**What is being asked:** The required output is the exact run of lines from the one that contains "(237.41 s to 238.31 s)" to the end of the data, with every picture left out.

── Records provided ──

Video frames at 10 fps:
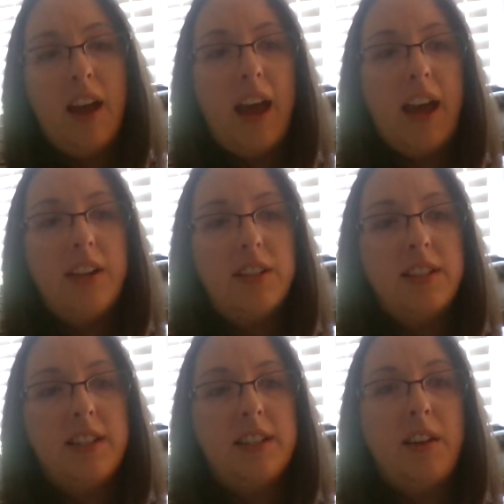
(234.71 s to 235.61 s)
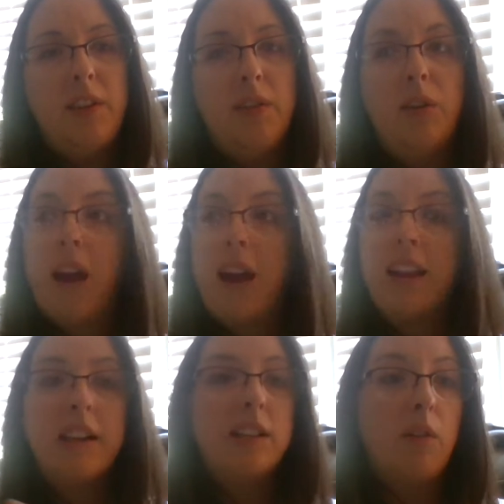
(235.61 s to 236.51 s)
agencies that are doing great
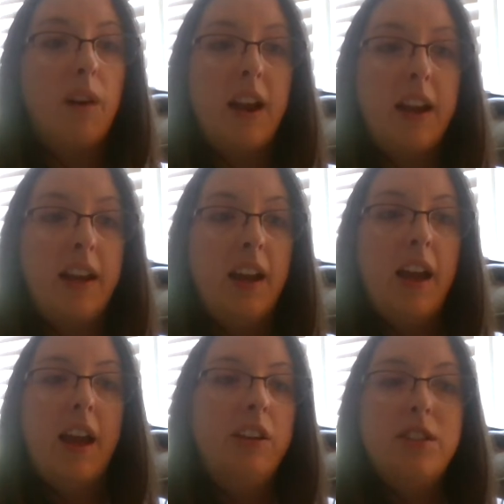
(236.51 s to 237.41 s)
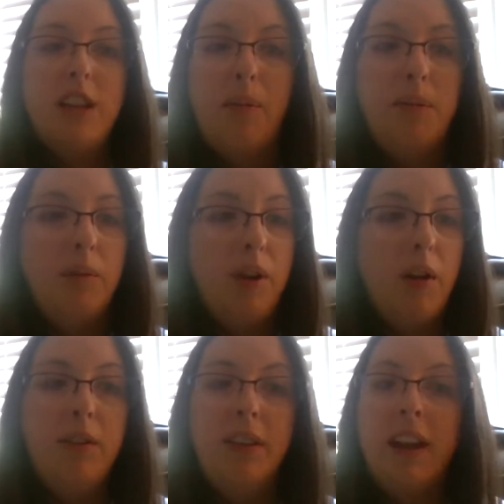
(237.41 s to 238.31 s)
things already, and you're just helping them
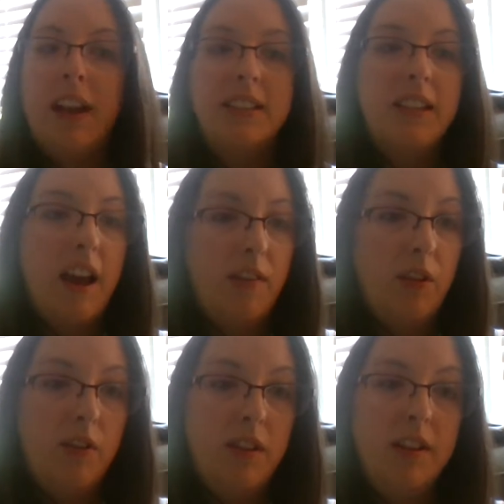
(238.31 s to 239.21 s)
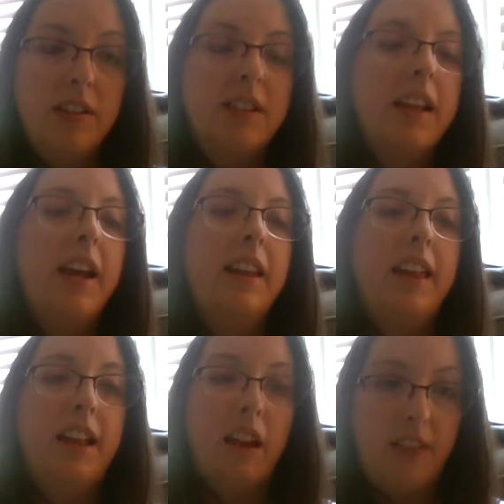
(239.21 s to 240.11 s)
go to the next level. So
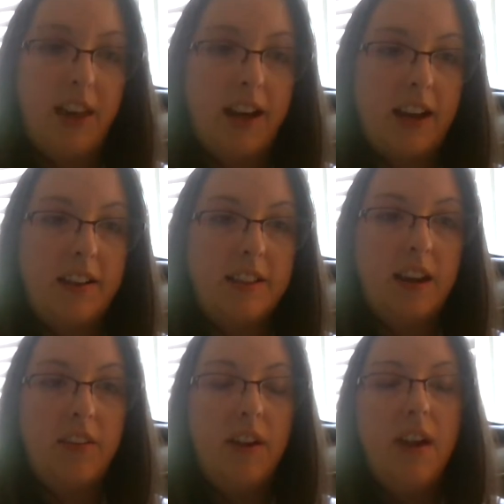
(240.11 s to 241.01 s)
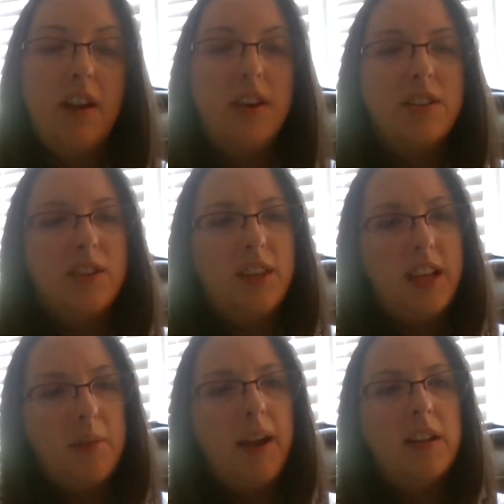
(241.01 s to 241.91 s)
they love that kind of stuff. So
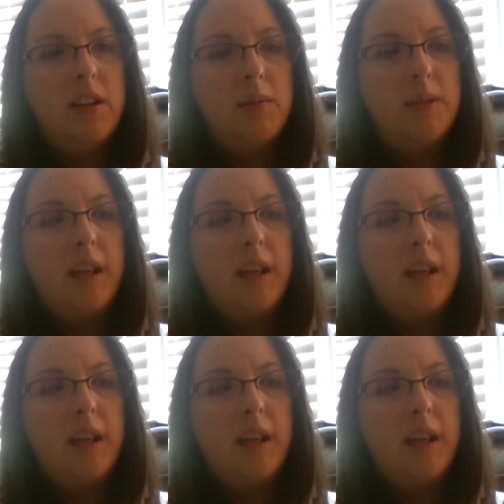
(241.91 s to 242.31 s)
think about it in terms of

───

**Response:**
(237.41 s to 238.31 s)
things already, and you're just helping them
(238.31 s to 239.21 s)
(239.21 s to 240.11 s)
go to the next level. So
(240.11 s to 241.01 s)
(241.01 s to 241.91 s)
they love that kind of stuff. So
(241.91 s to 242.31 s)
think about it in terms of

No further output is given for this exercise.